A plastic fat composition for refrigerated bakery food containing 20 to 40% by mass of the following fat A, 30 to 50% by mass of the following fat B, and 5 to 30% by mass of the following fat C.
Fats A: Fats satisfying the following conditions (A1) to (A6).
(A1) Contains 1 to 15% by mass of X3.
(A2) Contains 20 to 40% by mass of X2U.
(A3) The mass ratio of XUX/X2U is 0.70 to 0.90.
(A4) Contains 35 to 55% by mass of XU2.
(A5) Contains 10 to 30% by mass of U3.
(A6) The constituent fatty acid has a P/X mass ratio of 0.80 or more.
Fat B: Fat that satisfies the following conditions (B1) to (B4).
(B1) Contains 15 to 35% by mass of M as a constituent fatty acid.
(B2) Contains 20 to 45% by mass of X as a constituent fatty acid.

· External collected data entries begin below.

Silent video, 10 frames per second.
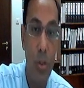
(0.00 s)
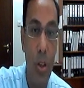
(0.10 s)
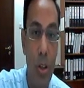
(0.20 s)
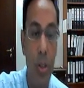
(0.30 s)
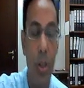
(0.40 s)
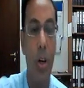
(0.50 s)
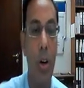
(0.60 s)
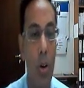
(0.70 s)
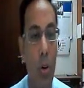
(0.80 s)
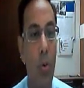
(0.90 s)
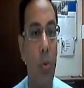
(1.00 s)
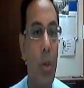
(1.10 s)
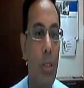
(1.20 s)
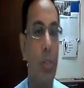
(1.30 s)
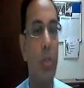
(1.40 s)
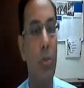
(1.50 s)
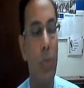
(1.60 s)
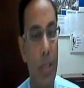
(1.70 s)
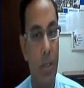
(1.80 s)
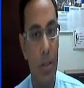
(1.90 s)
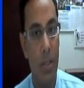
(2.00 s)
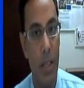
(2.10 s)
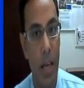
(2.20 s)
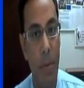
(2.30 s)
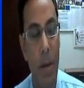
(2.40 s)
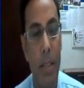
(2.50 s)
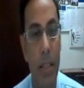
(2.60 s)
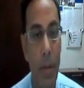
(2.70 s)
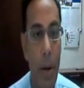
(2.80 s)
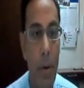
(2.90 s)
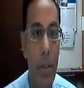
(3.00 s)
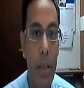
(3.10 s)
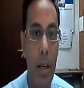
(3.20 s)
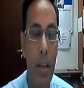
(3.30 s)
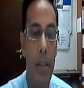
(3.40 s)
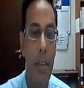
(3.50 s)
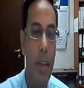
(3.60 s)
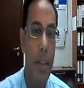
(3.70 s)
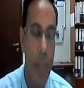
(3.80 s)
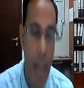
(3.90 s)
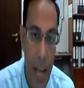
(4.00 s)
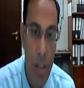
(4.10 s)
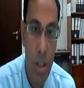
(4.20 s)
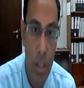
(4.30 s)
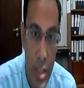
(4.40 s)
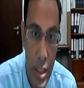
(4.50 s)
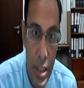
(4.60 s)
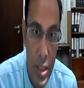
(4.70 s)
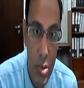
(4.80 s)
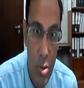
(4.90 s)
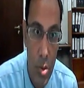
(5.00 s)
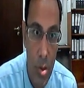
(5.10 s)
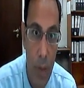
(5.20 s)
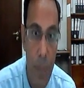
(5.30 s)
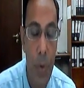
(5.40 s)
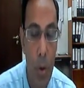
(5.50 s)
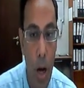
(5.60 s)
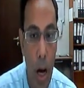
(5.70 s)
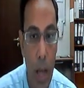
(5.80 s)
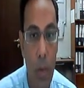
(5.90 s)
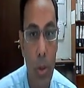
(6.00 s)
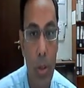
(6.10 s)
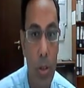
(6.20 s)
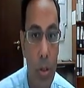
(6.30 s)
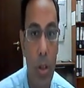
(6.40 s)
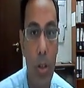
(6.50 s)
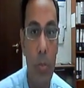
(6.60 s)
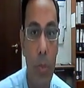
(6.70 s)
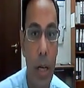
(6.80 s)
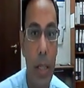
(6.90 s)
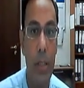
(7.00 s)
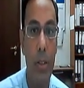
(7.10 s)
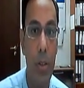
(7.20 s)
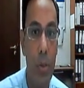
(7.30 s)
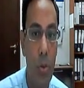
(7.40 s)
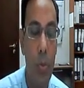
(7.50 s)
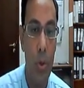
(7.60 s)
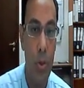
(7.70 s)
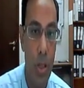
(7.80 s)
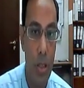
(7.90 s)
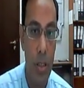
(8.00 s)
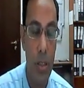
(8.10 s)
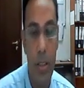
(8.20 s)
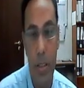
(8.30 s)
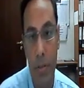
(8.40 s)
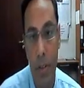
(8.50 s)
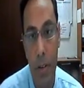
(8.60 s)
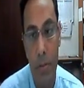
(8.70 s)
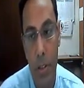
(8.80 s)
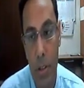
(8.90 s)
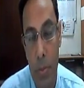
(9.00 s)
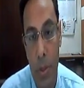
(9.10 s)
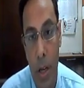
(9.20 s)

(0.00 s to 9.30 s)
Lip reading: Work it on. What did you do yesterday? I'm asking about the action here. I worked on my new project. It is a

(B3) Contains 30 to 50% by mass of U as a constituent fatty acid.
(B4) Contains 45-70% by mass of C42-48TAG.
Fat C: Fat that satisfies the following conditions (C1) to (C2).
(C1) Liquid at 25°C.
(C2) Contains 65% by mass or more of U as a constituent fatty acid.
Under the above conditions, X, U, M, P, X3, X2U, XUX, XU2, U3, and C42-48TAG are as follows.
X: Saturated fatty acid with 16 to 18 carbon atoms U: Unsaturated fatty acid with 18 carbon atoms M: Saturated fatty acid with 12 to 14 carbon atoms P: Palmitic acid X3: Triglyceride with 3 molecules of X bonded X2U: 2 molecules of X , a triglyceride with one U molecule bound XUX is a triglyceride with X at the 1st and 3rd positions and a U at the 2nd position XU2: A triglyceride with one X molecule and two U molecules U3: U triglyceride C42-48 TAG: triglyceride with a total carbon number of 42-48 of the constituent fatty acid residues A dough for refrigerated bakery foods, which uses the plastic fat composition for refrigerated bakery foods according to claim 1. A refrigerated bakery food product obtained by baking the refrigerated bakery food dough according to claim 2 . 4. The refrigerated bakery food product of claim 3, wherein said refrigerated bakery food product is butter cake.